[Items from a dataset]

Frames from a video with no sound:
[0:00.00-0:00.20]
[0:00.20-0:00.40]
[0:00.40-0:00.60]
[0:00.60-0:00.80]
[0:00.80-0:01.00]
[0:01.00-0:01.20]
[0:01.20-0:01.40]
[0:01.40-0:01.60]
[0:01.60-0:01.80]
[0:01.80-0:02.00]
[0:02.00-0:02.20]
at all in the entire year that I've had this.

* * *

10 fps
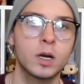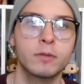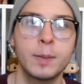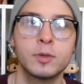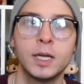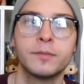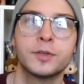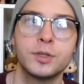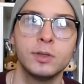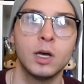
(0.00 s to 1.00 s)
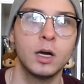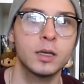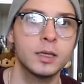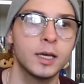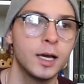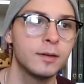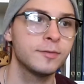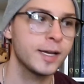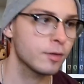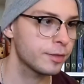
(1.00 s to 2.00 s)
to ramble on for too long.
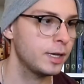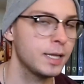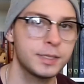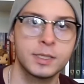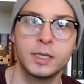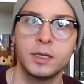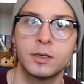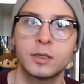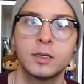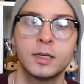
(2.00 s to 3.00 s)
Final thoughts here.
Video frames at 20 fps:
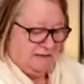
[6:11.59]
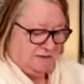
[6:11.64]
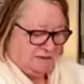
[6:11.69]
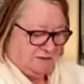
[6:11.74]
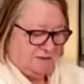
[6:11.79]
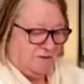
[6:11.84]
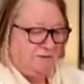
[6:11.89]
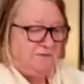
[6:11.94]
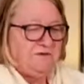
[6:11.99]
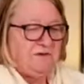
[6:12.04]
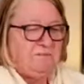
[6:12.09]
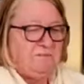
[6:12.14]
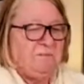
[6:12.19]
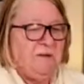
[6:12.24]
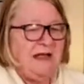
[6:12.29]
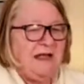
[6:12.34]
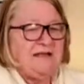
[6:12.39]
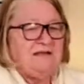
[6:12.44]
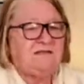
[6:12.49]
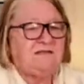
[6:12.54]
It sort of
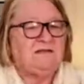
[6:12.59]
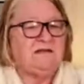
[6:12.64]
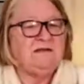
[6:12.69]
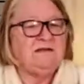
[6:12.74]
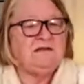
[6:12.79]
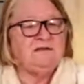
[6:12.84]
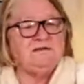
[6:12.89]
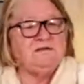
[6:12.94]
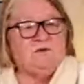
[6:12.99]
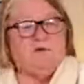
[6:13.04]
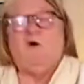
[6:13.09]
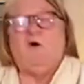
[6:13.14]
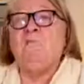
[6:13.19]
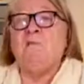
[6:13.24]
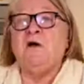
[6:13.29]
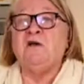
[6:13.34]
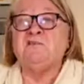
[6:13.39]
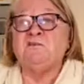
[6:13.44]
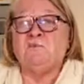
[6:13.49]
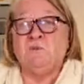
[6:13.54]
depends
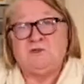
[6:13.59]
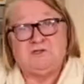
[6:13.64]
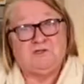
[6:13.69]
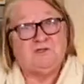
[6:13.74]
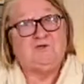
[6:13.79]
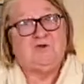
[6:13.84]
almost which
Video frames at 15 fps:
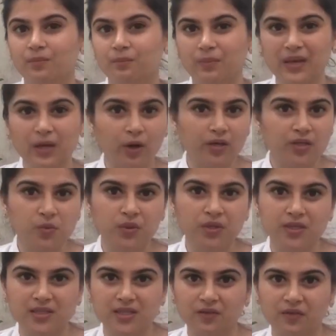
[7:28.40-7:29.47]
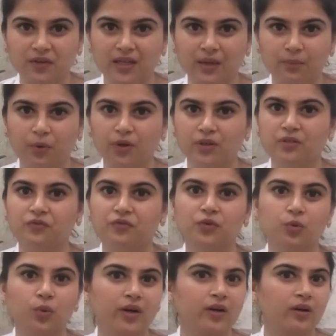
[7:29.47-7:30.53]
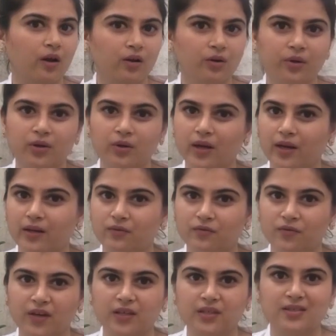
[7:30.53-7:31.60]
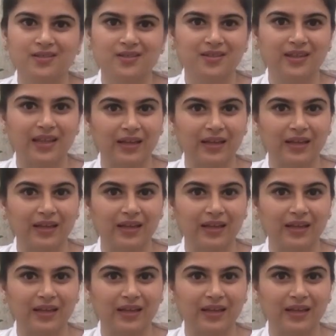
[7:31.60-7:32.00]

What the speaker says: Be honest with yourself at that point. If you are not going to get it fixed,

→ **Task details**
The response must repeat exactly the lines above from the one with "[7:29.47-7:30.53]" through the one with "What the speaker", including both, and must contain no pictures and no other text.

→ **Solved problem**
[7:29.47-7:30.53]
[7:30.53-7:31.60]
[7:31.60-7:32.00]

What the speaker says: Be honest with yourself at that point. If you are not going to get it fixed,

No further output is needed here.